[Collection entries]
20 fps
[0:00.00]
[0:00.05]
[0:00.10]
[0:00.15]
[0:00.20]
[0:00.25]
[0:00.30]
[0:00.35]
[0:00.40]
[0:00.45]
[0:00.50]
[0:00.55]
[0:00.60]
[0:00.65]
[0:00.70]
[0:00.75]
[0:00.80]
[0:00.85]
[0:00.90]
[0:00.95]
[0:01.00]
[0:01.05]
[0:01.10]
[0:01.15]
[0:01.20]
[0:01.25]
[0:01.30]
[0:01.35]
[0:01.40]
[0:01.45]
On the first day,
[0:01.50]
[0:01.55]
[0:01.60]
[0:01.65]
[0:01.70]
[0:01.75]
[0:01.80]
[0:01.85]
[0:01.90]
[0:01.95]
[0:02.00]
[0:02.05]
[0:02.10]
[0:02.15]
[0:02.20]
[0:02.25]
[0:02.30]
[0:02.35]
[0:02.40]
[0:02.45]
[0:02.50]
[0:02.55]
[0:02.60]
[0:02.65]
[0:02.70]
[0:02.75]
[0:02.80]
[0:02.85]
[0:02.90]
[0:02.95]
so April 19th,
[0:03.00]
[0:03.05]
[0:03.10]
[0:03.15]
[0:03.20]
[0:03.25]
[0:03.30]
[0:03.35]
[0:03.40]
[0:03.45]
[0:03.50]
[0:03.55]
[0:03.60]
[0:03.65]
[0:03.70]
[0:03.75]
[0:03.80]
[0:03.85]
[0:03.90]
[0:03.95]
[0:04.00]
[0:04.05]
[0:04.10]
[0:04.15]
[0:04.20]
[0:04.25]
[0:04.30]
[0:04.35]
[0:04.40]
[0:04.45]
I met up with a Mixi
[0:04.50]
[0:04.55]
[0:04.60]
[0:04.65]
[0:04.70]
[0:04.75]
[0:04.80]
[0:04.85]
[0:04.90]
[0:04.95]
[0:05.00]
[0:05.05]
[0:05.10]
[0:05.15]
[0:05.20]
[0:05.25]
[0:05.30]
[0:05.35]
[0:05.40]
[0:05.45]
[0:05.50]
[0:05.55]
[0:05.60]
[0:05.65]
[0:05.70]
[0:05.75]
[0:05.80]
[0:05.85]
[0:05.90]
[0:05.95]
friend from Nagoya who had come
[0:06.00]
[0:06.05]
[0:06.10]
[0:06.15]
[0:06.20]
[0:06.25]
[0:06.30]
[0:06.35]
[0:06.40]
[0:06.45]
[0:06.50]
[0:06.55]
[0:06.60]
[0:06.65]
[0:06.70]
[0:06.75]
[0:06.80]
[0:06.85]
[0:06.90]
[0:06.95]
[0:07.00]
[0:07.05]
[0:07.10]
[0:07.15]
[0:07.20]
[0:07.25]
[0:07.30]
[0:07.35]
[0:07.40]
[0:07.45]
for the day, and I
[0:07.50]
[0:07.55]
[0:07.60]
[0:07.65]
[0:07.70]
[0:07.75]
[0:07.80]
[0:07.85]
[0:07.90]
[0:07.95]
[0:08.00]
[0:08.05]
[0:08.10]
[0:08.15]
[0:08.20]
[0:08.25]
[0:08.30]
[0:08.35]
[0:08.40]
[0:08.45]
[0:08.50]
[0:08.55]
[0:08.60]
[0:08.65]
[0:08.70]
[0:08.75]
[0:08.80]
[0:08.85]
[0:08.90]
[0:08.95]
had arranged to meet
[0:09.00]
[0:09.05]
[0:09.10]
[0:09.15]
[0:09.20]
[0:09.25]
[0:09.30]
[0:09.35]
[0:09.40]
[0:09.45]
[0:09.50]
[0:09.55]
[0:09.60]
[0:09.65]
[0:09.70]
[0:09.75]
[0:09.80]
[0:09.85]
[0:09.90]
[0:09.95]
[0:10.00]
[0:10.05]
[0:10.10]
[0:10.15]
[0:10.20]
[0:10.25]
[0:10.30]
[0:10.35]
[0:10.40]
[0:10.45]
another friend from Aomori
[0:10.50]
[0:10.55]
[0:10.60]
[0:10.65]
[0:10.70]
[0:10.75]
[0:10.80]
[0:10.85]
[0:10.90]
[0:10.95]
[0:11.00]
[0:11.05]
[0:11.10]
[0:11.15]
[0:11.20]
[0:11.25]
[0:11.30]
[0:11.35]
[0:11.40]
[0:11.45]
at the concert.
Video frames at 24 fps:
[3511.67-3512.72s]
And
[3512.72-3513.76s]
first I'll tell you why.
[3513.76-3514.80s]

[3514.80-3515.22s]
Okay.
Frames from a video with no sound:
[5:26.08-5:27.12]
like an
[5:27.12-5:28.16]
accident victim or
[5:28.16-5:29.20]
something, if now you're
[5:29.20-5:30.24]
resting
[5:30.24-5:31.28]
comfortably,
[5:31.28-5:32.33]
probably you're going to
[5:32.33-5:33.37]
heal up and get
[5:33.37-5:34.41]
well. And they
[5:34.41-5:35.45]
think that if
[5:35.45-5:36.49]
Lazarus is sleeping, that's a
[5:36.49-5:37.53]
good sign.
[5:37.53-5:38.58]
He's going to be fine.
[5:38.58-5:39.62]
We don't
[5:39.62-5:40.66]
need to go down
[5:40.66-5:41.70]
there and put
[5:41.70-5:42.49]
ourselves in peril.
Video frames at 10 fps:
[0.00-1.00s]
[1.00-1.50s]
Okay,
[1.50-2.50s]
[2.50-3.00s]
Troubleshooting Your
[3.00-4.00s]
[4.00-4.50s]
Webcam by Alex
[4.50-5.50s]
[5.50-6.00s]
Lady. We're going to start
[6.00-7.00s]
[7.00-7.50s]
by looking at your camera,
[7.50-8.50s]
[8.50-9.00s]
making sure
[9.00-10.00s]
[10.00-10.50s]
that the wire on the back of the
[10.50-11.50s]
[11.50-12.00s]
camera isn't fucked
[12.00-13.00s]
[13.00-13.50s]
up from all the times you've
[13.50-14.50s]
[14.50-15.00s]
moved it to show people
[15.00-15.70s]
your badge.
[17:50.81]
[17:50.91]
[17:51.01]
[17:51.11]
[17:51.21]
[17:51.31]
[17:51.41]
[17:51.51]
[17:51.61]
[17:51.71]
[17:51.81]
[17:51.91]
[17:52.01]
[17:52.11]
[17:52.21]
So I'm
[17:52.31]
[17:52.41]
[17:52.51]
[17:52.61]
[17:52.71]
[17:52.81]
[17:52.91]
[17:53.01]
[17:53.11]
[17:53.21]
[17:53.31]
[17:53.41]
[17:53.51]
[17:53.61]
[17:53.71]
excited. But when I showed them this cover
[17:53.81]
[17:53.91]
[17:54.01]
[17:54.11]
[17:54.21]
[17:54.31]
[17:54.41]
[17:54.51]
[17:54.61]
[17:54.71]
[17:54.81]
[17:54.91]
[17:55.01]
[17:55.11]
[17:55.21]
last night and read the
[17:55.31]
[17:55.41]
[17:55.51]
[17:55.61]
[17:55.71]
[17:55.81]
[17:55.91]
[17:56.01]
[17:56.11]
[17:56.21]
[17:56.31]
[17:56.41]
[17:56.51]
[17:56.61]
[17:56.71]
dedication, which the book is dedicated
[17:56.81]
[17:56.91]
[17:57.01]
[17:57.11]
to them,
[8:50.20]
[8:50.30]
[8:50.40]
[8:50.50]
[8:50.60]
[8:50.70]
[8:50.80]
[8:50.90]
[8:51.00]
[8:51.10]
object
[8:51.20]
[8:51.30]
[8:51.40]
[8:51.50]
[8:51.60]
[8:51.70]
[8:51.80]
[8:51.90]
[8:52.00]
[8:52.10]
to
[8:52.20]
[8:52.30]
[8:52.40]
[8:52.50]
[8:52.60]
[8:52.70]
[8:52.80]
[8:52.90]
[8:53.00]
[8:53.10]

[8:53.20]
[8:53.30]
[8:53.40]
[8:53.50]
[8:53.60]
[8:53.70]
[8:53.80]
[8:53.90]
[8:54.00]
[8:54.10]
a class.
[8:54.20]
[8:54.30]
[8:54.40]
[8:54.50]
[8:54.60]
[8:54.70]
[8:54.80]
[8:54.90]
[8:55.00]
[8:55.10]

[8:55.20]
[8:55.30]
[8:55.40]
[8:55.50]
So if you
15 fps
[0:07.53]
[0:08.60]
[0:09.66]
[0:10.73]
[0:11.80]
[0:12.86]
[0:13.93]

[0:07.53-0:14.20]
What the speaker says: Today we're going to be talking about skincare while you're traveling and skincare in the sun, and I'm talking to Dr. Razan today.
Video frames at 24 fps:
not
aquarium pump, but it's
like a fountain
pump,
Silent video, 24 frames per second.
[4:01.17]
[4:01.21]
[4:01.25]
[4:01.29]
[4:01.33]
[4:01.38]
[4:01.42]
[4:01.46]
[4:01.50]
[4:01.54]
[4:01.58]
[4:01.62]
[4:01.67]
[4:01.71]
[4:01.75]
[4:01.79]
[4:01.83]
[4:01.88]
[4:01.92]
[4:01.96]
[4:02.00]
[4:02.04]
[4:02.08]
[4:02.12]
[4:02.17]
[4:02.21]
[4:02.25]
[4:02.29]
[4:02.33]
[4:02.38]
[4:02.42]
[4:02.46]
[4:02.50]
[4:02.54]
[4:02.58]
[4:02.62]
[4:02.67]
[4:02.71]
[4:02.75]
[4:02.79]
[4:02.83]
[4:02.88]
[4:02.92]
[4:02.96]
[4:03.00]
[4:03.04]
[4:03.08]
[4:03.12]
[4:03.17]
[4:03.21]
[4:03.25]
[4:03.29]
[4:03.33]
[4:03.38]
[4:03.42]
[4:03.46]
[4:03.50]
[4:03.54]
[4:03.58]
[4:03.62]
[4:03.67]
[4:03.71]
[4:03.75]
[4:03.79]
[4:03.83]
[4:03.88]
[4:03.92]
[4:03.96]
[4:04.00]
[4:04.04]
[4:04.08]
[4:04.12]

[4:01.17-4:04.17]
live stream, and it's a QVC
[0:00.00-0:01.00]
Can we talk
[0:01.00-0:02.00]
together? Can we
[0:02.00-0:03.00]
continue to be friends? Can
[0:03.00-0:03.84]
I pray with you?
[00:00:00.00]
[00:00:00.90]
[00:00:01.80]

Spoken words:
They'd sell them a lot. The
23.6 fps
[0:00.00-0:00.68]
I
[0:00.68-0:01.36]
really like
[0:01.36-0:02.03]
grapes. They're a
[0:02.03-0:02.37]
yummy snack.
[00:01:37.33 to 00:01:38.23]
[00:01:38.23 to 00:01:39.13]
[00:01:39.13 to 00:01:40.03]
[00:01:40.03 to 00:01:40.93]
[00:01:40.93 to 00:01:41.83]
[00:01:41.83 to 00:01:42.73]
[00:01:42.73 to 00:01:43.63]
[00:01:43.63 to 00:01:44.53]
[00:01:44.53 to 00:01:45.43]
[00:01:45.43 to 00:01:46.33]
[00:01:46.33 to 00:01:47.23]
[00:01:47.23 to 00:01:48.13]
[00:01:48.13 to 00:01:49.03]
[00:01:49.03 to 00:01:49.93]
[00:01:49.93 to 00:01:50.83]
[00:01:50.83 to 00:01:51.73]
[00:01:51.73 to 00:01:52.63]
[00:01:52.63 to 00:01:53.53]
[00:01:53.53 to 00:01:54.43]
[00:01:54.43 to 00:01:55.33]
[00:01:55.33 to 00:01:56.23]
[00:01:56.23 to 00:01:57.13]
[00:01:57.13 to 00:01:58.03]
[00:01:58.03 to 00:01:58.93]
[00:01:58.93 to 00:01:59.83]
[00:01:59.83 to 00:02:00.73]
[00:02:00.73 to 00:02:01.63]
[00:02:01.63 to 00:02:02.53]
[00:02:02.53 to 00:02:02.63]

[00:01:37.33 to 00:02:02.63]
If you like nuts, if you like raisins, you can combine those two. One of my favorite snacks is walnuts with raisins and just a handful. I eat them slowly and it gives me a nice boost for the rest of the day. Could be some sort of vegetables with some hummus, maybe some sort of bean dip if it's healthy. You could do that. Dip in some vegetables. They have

:: TASK TO CARRY OUT ::
In the data above, start at the line that has "[00:01:48.13 to 00:01:49.03]", stop after the line that has "[00:02:02.53 to 00:02:02.63]", and print every line in between exactly as it stands.

:: RESULT OF THIS TASK ::
[00:01:48.13 to 00:01:49.03]
[00:01:49.03 to 00:01:49.93]
[00:01:49.93 to 00:01:50.83]
[00:01:50.83 to 00:01:51.73]
[00:01:51.73 to 00:01:52.63]
[00:01:52.63 to 00:01:53.53]
[00:01:53.53 to 00:01:54.43]
[00:01:54.43 to 00:01:55.33]
[00:01:55.33 to 00:01:56.23]
[00:01:56.23 to 00:01:57.13]
[00:01:57.13 to 00:01:58.03]
[00:01:58.03 to 00:01:58.93]
[00:01:58.93 to 00:01:59.83]
[00:01:59.83 to 00:02:00.73]
[00:02:00.73 to 00:02:01.63]
[00:02:01.63 to 00:02:02.53]
[00:02:02.53 to 00:02:02.63]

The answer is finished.